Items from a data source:

+ + + +

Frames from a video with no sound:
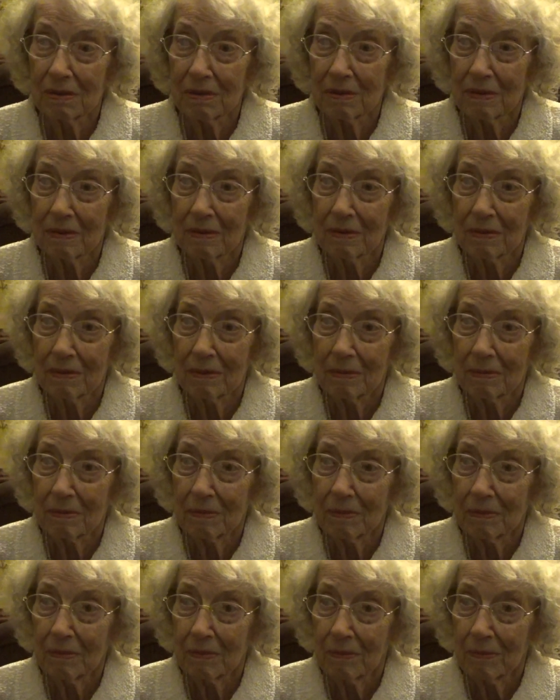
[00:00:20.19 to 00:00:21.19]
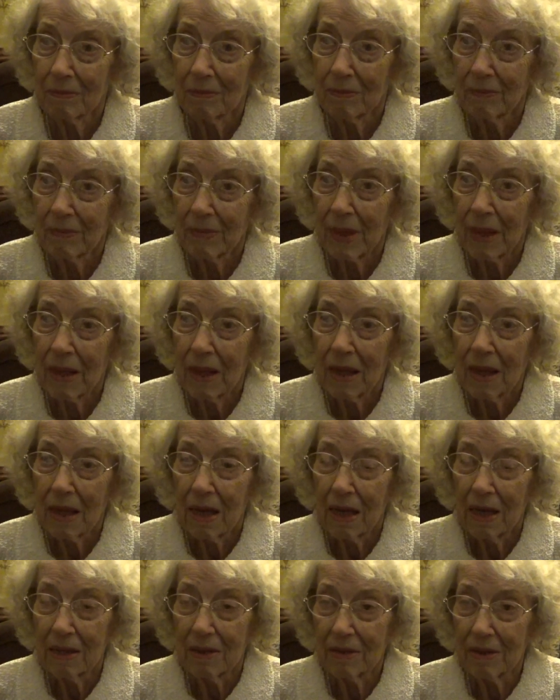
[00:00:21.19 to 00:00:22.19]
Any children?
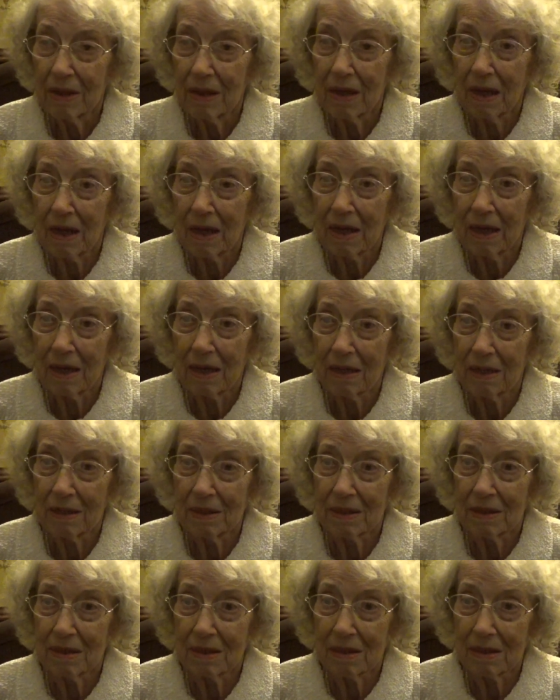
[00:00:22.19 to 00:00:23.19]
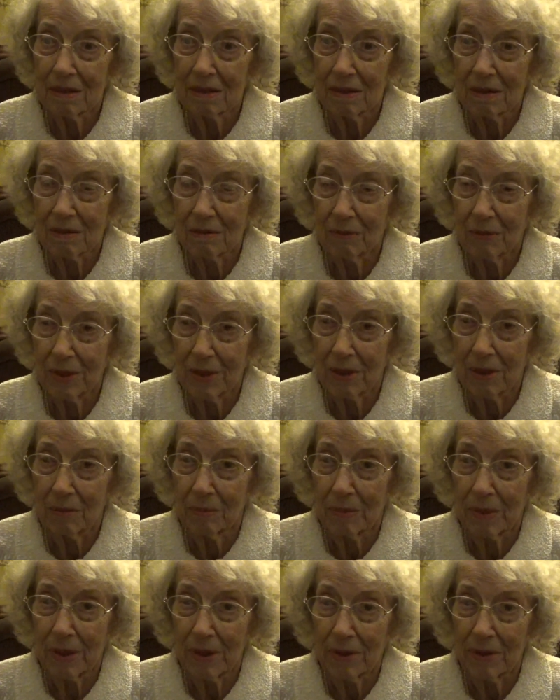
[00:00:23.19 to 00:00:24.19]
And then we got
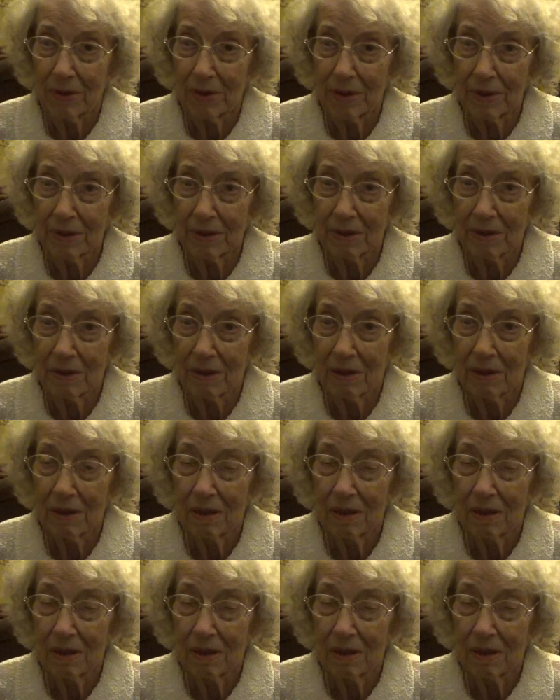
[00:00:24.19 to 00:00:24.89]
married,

+ + + +

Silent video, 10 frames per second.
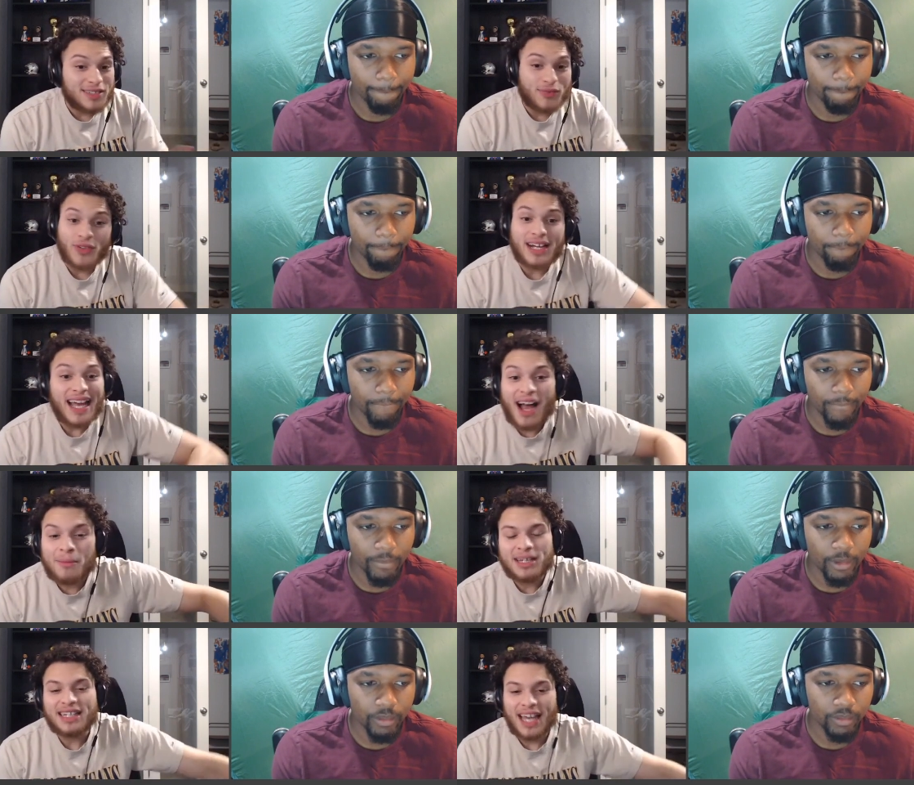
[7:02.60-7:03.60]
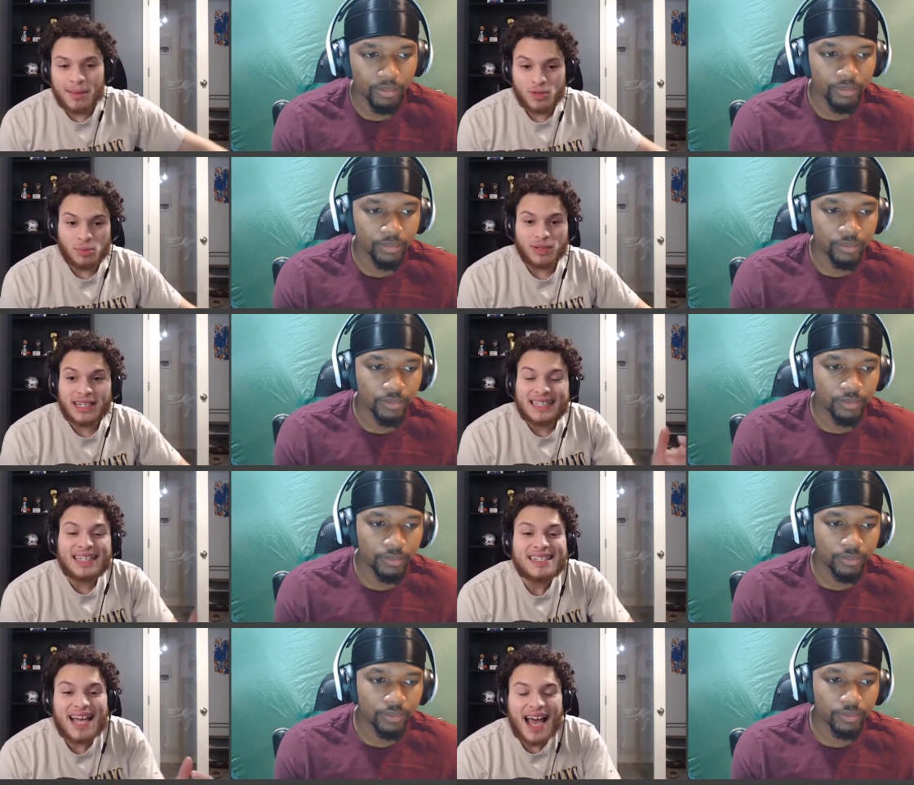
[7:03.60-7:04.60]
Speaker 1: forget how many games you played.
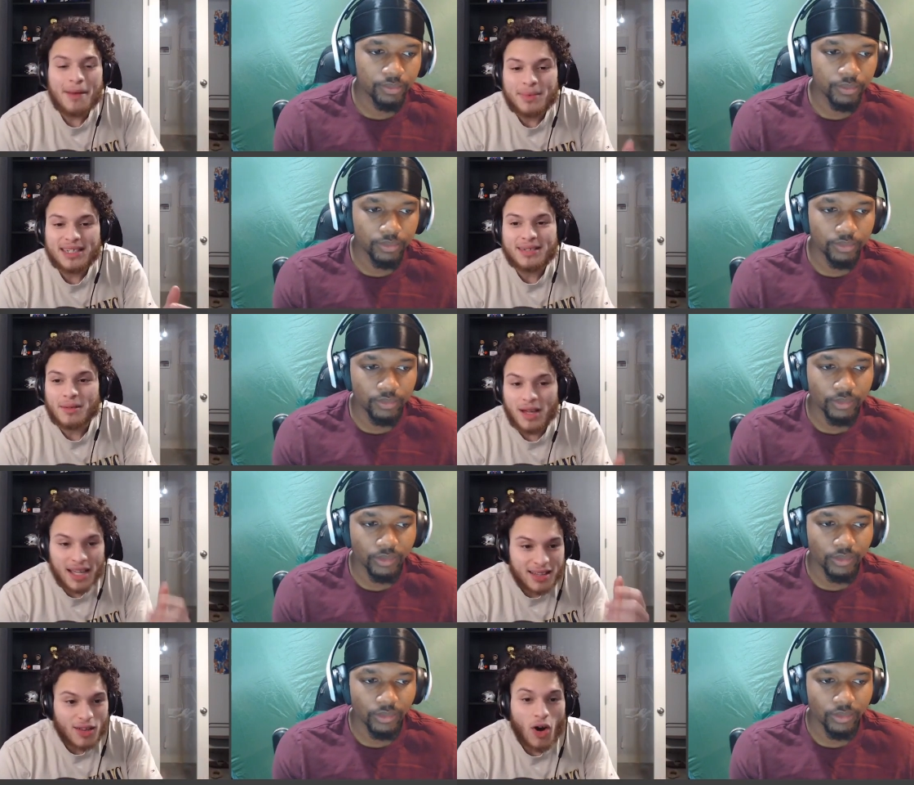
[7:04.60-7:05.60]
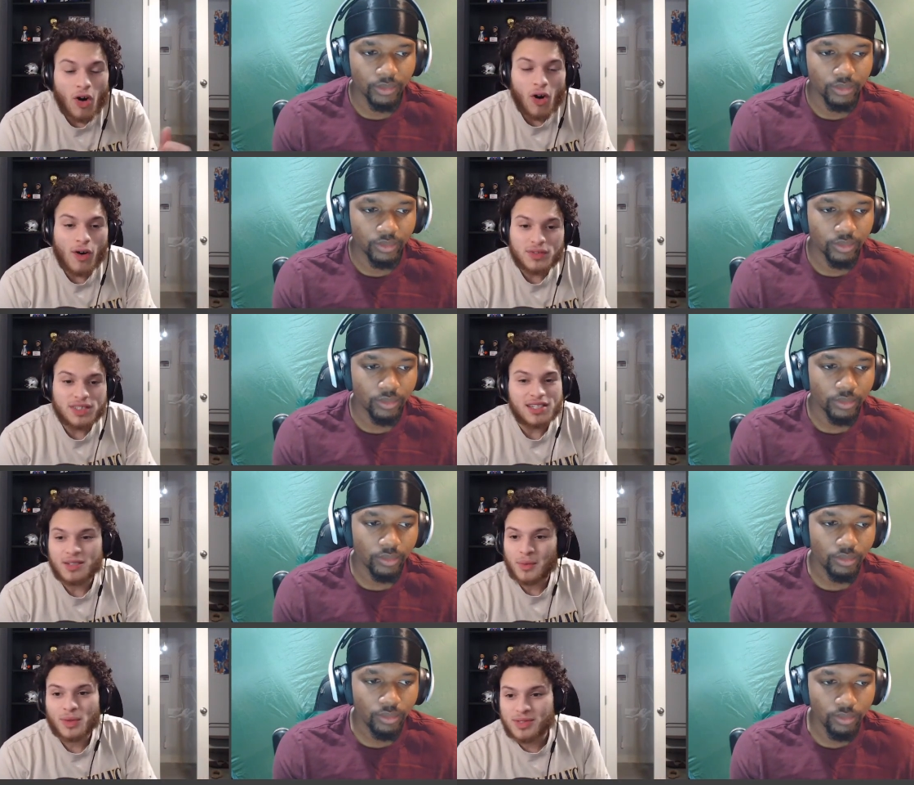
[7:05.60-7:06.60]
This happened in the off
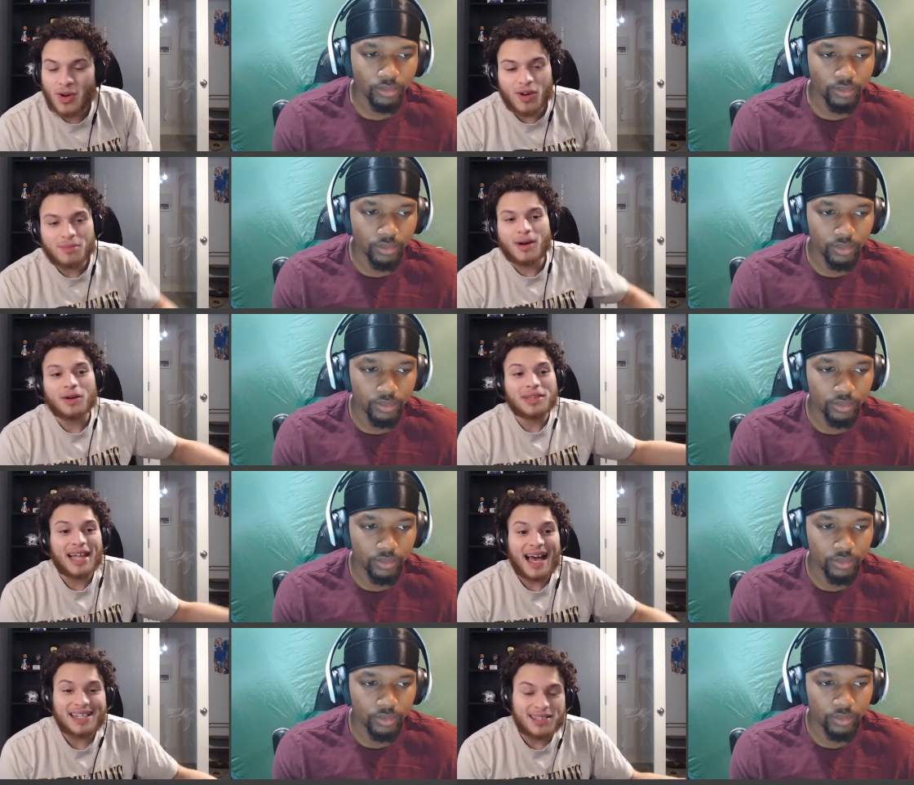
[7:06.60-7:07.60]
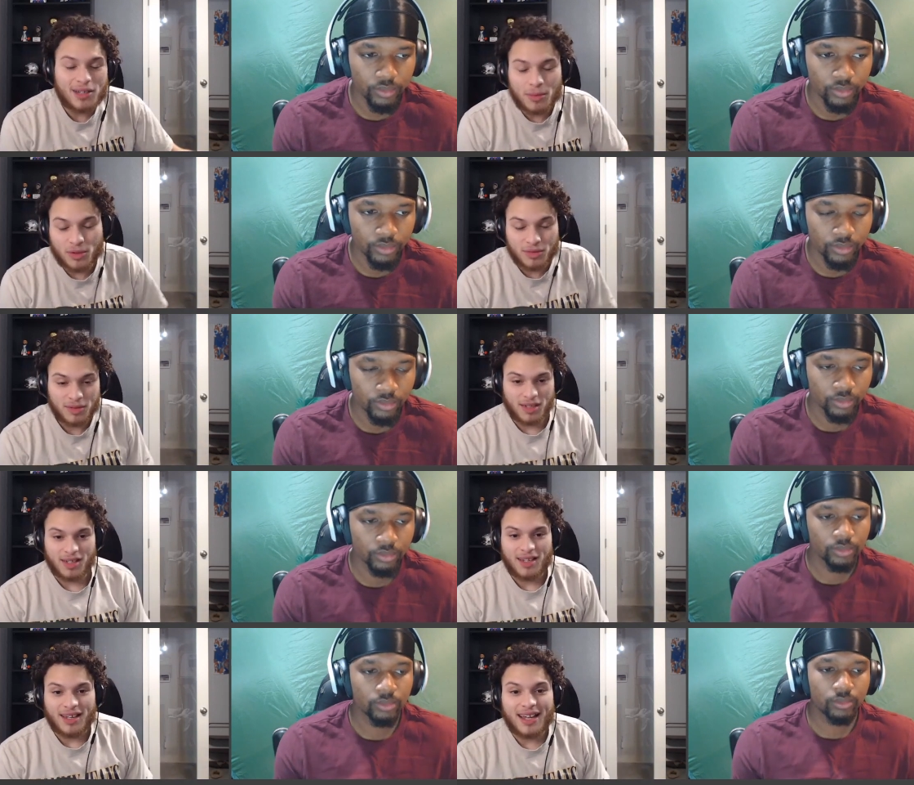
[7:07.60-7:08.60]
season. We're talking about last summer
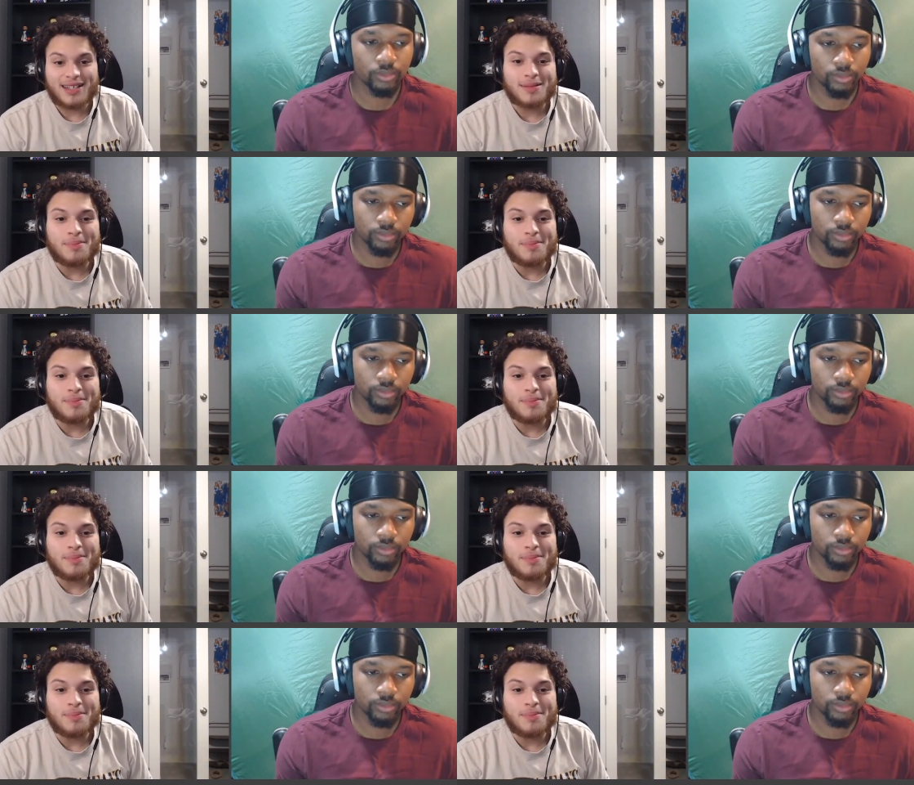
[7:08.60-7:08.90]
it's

+ + + +

TASK PROMPT:
Every line of the data above that contains the word "video" should be counted; please give the total alone.

REPLY TO THE TASK:
2